Ty's picks for Friday, September 22

Lot of interesting films opening in the Boston area today, but for my money the only one that feels like a movie -- the bubbles over with flaky cinematic life -- is Michel Gondry's "The Science of Sleep." As others have noted, it's like a Charlie Kaufman movie without Charlie Kaufman. (The cracked-genius screenwriter and Gondry have collaborated twice before, on "Human Nature" and "Eternal Sunshine of the Spotless Mind"; Gondry does his own script this time out.) Gael Garcia Bernal is downright adorable as a Parisian man-child who has trouble distinguishing between dreams and wakey-wakey, and Gondry brings the character's playful visions to incredible, literal fruition.
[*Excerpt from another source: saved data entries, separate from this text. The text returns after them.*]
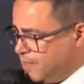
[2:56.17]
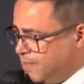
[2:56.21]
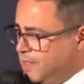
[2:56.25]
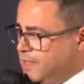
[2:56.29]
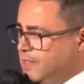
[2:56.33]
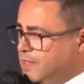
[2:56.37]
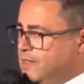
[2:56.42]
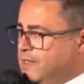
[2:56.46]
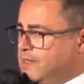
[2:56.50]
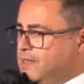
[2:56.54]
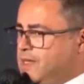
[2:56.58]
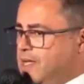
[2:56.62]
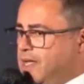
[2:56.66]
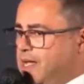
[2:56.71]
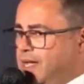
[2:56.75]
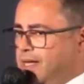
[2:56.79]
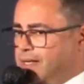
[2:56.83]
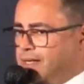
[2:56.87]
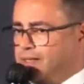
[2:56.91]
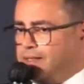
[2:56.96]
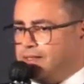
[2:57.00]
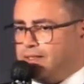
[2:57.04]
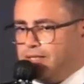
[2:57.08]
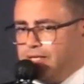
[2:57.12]

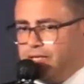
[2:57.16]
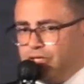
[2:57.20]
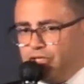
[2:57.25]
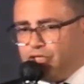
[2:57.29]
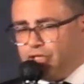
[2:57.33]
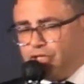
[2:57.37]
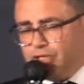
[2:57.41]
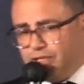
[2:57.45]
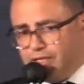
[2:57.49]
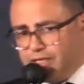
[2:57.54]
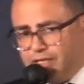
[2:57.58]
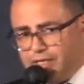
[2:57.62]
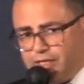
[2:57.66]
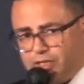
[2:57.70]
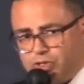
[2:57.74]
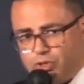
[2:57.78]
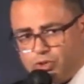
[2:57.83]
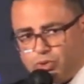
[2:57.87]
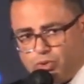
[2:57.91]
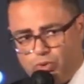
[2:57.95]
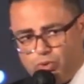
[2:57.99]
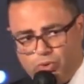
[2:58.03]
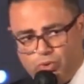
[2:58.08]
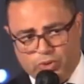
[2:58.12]
business and
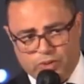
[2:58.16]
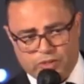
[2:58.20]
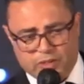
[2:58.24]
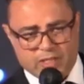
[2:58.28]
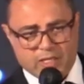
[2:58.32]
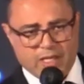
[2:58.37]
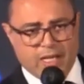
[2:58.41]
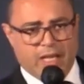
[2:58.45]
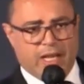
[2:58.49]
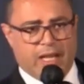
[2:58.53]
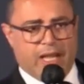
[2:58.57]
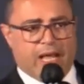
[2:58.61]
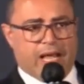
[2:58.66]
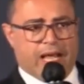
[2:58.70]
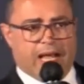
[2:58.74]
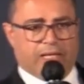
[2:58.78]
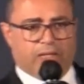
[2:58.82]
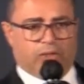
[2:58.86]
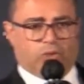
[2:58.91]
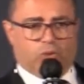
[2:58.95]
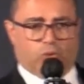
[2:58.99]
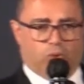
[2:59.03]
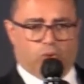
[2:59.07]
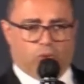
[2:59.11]
engineering schools,
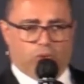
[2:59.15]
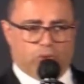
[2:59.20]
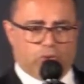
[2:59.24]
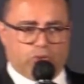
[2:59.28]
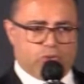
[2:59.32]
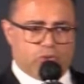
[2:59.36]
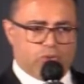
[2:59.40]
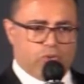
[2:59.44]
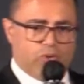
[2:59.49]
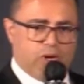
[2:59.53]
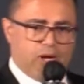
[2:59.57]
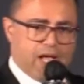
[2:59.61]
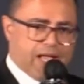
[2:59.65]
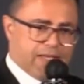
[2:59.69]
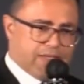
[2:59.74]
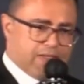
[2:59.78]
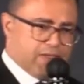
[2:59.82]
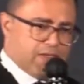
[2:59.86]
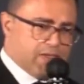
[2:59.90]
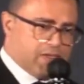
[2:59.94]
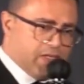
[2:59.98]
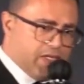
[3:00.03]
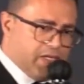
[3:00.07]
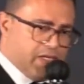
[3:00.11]
and
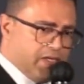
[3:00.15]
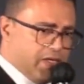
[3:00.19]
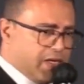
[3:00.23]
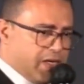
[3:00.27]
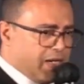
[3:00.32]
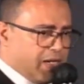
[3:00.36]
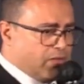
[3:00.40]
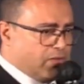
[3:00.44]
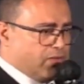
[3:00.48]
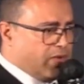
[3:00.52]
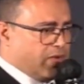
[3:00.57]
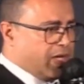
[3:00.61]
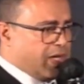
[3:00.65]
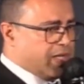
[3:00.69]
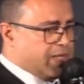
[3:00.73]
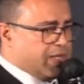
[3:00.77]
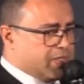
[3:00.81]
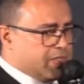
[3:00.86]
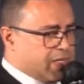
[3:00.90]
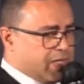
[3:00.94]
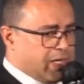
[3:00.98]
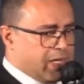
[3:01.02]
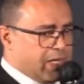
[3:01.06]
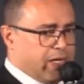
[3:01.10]
also as a senior
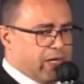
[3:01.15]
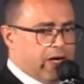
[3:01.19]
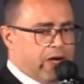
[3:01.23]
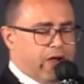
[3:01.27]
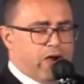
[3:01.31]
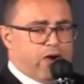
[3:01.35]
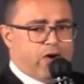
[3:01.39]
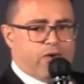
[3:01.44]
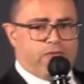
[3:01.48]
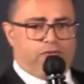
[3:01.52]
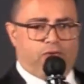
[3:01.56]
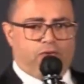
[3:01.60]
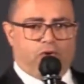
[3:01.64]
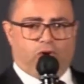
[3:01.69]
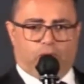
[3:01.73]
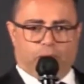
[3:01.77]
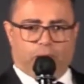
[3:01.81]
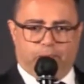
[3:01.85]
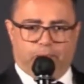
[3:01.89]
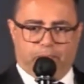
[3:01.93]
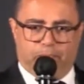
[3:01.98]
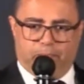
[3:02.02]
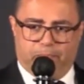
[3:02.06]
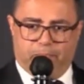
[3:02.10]
advisor
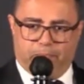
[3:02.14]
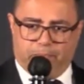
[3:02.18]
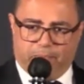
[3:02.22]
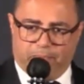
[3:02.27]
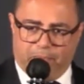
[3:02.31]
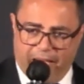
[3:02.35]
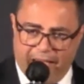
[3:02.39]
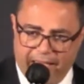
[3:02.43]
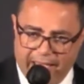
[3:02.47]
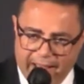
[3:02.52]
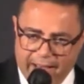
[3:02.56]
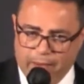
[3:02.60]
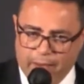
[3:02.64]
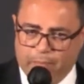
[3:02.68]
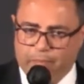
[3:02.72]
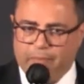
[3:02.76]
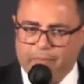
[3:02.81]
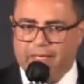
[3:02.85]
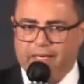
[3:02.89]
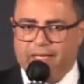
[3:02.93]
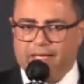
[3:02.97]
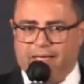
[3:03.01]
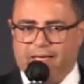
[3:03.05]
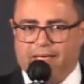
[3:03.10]
for
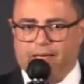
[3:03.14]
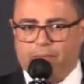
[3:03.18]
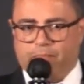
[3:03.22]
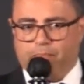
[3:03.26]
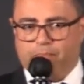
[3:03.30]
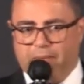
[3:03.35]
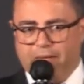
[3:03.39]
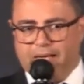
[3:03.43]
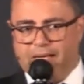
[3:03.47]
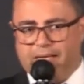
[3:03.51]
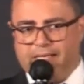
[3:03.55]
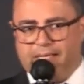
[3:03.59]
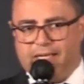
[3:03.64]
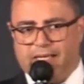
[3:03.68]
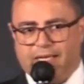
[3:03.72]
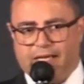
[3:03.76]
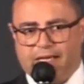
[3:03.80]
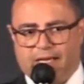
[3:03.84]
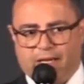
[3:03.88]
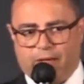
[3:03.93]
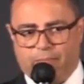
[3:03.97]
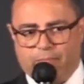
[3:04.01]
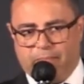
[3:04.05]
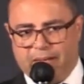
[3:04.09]
helping
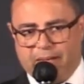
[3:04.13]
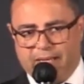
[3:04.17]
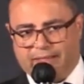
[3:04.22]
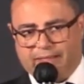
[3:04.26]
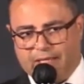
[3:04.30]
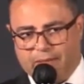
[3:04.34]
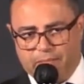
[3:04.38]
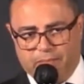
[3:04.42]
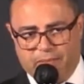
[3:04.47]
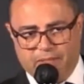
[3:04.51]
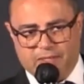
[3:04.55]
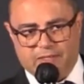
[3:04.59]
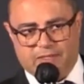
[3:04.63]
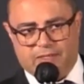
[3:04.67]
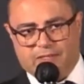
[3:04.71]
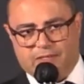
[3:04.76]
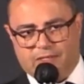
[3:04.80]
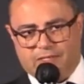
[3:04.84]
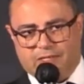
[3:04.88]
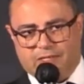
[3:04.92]
building better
It's like spending a few hours rifling through an artist's messy closet -- you never know what you're going to pull out of the debris next. True, "Science" sorta falls apart at the end -- dreams have a way of doing that -- but you don't mind terribly, so sweet and so funny is the journey up to then.
"All the King's Men"? A big disappointment -- flat, overacted, purposeless. I don't need to beat on Sean Penn any more than I did in my review (and everyone else is doing in theirs), so how about a word for James Horner's dreadful score, a strident, over-obvious piece of hackwork that telegraphs every emotion so you don't get a chance to feel it for yourself? Please, someone stop Horner before he scores again.
If you like war movies and you don't mind a whole lot of cliches, "Flyboys" might be worth your time. It's the first WWI dogfight movie in a few decades, and while there may be an honest reason for that, it's nice to see the loop-de-loops and double Immelmans back on the big screen. Points lost, though, for Jennifer Decker as the least believably French Frenchwoman in recent movies.
There's a new Jet Li movie in town, his last in the martial arts genre (he says). For elegant bone-crushing ballet, it's the goods. And Wesley loves "Jackass: Number Two," which frees up you and me from having to. You do know it'll be the big moneymaker of the weekend, don't you? Oh, stop with the "decline of American civilization" bellyaching -- some people just like to see men doing grievous harm to their body parts, and if they want to pay good money for it, that's their business.
Also, two of the best and most unrelenting art-house movies of the summer pop up at the Brattle on Sunday: "The Proposition" and "Lady Vengeance." Both well worth seeing on a big screen, but don't eat a big meal beforehand.